→ **Exercise description**
Show every line of the material that follows in which the word "video" occurs.

→ **Records provided**
□ □ □ □
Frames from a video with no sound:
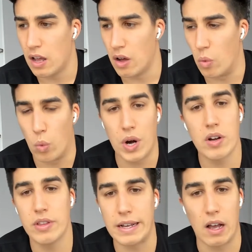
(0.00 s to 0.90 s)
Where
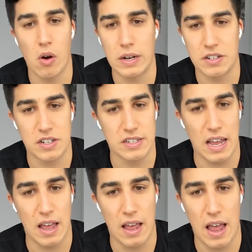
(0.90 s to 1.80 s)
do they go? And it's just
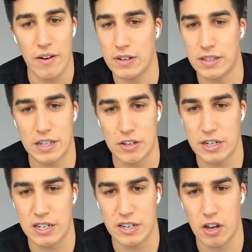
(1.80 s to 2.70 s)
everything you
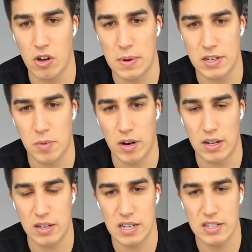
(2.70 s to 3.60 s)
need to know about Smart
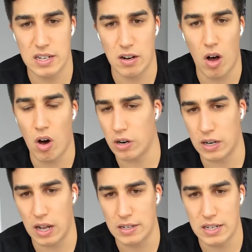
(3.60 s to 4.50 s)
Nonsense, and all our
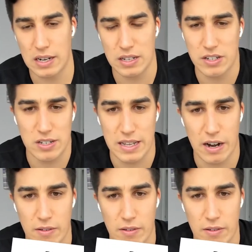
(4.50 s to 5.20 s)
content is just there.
□ □ □ □
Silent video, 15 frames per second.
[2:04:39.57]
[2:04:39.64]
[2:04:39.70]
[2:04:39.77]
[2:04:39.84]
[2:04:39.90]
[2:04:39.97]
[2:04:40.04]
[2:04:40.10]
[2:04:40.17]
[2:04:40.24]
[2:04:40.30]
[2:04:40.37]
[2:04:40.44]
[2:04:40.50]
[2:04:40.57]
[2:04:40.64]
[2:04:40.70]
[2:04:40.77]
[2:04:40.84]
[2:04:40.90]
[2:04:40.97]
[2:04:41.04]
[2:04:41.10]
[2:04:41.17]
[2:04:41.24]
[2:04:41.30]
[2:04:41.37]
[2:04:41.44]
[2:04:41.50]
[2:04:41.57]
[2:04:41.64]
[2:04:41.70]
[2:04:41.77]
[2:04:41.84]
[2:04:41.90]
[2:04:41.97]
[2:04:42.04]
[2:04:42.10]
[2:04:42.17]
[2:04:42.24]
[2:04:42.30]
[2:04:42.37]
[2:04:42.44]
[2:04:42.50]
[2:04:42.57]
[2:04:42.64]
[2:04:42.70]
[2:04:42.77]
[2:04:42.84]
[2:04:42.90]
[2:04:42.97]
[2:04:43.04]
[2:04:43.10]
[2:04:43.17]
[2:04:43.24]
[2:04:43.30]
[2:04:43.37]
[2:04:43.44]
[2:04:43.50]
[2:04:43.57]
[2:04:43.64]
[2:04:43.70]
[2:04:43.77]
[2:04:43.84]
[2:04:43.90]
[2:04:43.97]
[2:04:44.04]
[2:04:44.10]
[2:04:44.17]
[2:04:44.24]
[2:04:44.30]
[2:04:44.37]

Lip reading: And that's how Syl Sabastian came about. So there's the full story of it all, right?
□ □ □ □
→ **Written response**
Frames from a video with no sound:
Silent video, 15 frames per second.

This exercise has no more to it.